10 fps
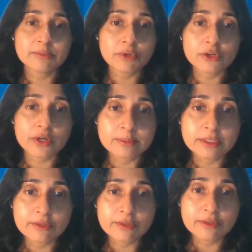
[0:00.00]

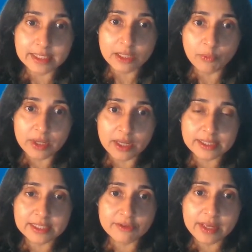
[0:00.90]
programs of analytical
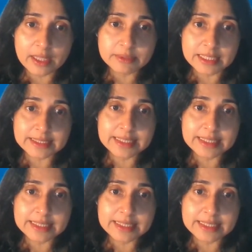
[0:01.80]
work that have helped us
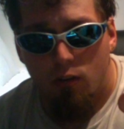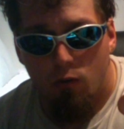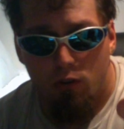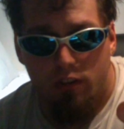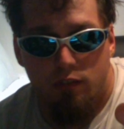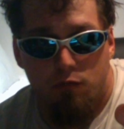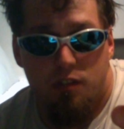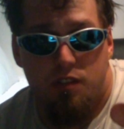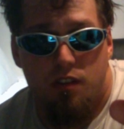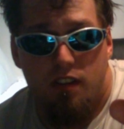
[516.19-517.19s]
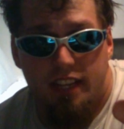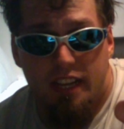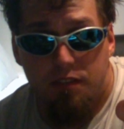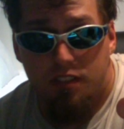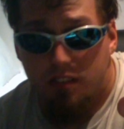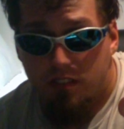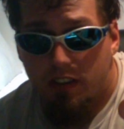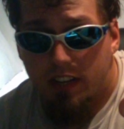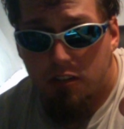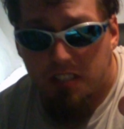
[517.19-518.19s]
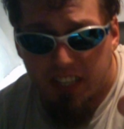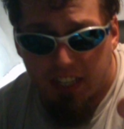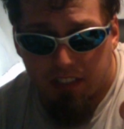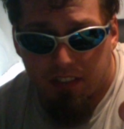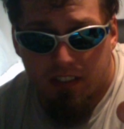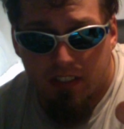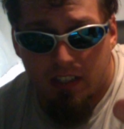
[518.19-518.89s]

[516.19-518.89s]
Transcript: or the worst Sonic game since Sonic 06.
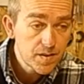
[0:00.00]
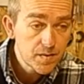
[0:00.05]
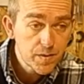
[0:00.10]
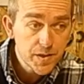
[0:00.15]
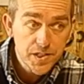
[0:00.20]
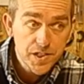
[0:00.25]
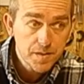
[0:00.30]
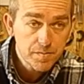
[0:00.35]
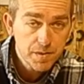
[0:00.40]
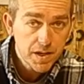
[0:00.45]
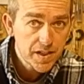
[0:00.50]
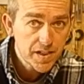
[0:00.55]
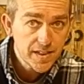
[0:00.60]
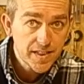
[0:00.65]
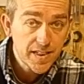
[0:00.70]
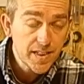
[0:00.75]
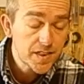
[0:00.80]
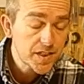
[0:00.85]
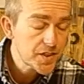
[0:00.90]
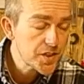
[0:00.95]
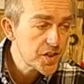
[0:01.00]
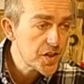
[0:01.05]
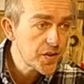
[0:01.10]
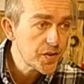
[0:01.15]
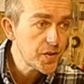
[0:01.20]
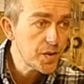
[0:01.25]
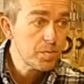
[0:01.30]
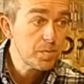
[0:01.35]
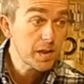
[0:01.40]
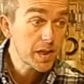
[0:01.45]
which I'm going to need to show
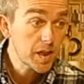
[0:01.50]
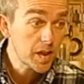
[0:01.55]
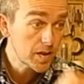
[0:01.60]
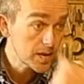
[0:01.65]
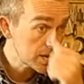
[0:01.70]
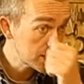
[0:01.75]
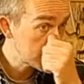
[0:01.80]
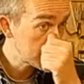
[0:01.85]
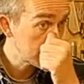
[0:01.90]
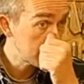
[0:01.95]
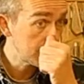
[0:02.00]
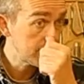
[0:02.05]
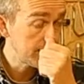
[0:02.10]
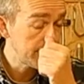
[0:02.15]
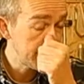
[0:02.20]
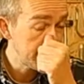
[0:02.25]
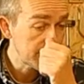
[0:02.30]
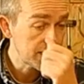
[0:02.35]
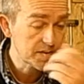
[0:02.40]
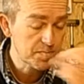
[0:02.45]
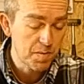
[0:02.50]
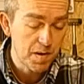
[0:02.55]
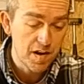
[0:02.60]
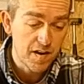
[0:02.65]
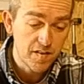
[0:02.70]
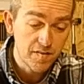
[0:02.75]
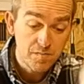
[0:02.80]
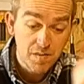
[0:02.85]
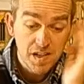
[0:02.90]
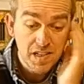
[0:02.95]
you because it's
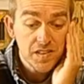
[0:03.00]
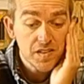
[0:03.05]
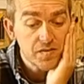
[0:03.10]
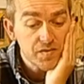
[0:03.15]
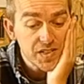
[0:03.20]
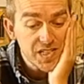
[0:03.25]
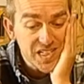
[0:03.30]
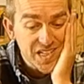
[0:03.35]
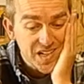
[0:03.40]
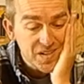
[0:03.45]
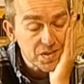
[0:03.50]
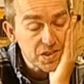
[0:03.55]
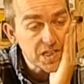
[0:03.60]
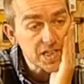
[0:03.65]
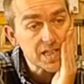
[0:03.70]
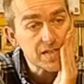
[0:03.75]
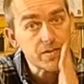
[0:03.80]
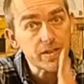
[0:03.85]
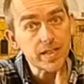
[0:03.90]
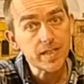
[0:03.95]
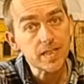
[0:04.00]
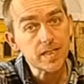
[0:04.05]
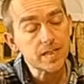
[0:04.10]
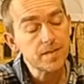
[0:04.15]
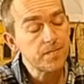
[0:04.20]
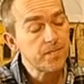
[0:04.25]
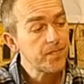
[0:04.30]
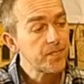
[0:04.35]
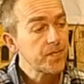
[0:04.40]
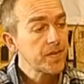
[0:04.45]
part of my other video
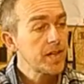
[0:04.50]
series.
============
*Work to be completed*
Quote all the lines above exactly as given. Do not include the pictures.

*Response area*
10 fps
[0:00.00]

[0:00.90]
programs of analytical
[0:01.80]
work that have helped us
[516.19-517.19s]
[517.19-518.19s]
[518.19-518.89s]

[516.19-518.89s]
Transcript: or the worst Sonic game since Sonic 06.
[0:00.00]
[0:00.05]
[0:00.10]
[0:00.15]
[0:00.20]
[0:00.25]
[0:00.30]
[0:00.35]
[0:00.40]
[0:00.45]
[0:00.50]
[0:00.55]
[0:00.60]
[0:00.65]
[0:00.70]
[0:00.75]
[0:00.80]
[0:00.85]
[0:00.90]
[0:00.95]
[0:01.00]
[0:01.05]
[0:01.10]
[0:01.15]
[0:01.20]
[0:01.25]
[0:01.30]
[0:01.35]
[0:01.40]
[0:01.45]
which I'm going to need to show
[0:01.50]
[0:01.55]
[0:01.60]
[0:01.65]
[0:01.70]
[0:01.75]
[0:01.80]
[0:01.85]
[0:01.90]
[0:01.95]
[0:02.00]
[0:02.05]
[0:02.10]
[0:02.15]
[0:02.20]
[0:02.25]
[0:02.30]
[0:02.35]
[0:02.40]
[0:02.45]
[0:02.50]
[0:02.55]
[0:02.60]
[0:02.65]
[0:02.70]
[0:02.75]
[0:02.80]
[0:02.85]
[0:02.90]
[0:02.95]
you because it's
[0:03.00]
[0:03.05]
[0:03.10]
[0:03.15]
[0:03.20]
[0:03.25]
[0:03.30]
[0:03.35]
[0:03.40]
[0:03.45]
[0:03.50]
[0:03.55]
[0:03.60]
[0:03.65]
[0:03.70]
[0:03.75]
[0:03.80]
[0:03.85]
[0:03.90]
[0:03.95]
[0:04.00]
[0:04.05]
[0:04.10]
[0:04.15]
[0:04.20]
[0:04.25]
[0:04.30]
[0:04.35]
[0:04.40]
[0:04.45]
part of my other video
[0:04.50]
series.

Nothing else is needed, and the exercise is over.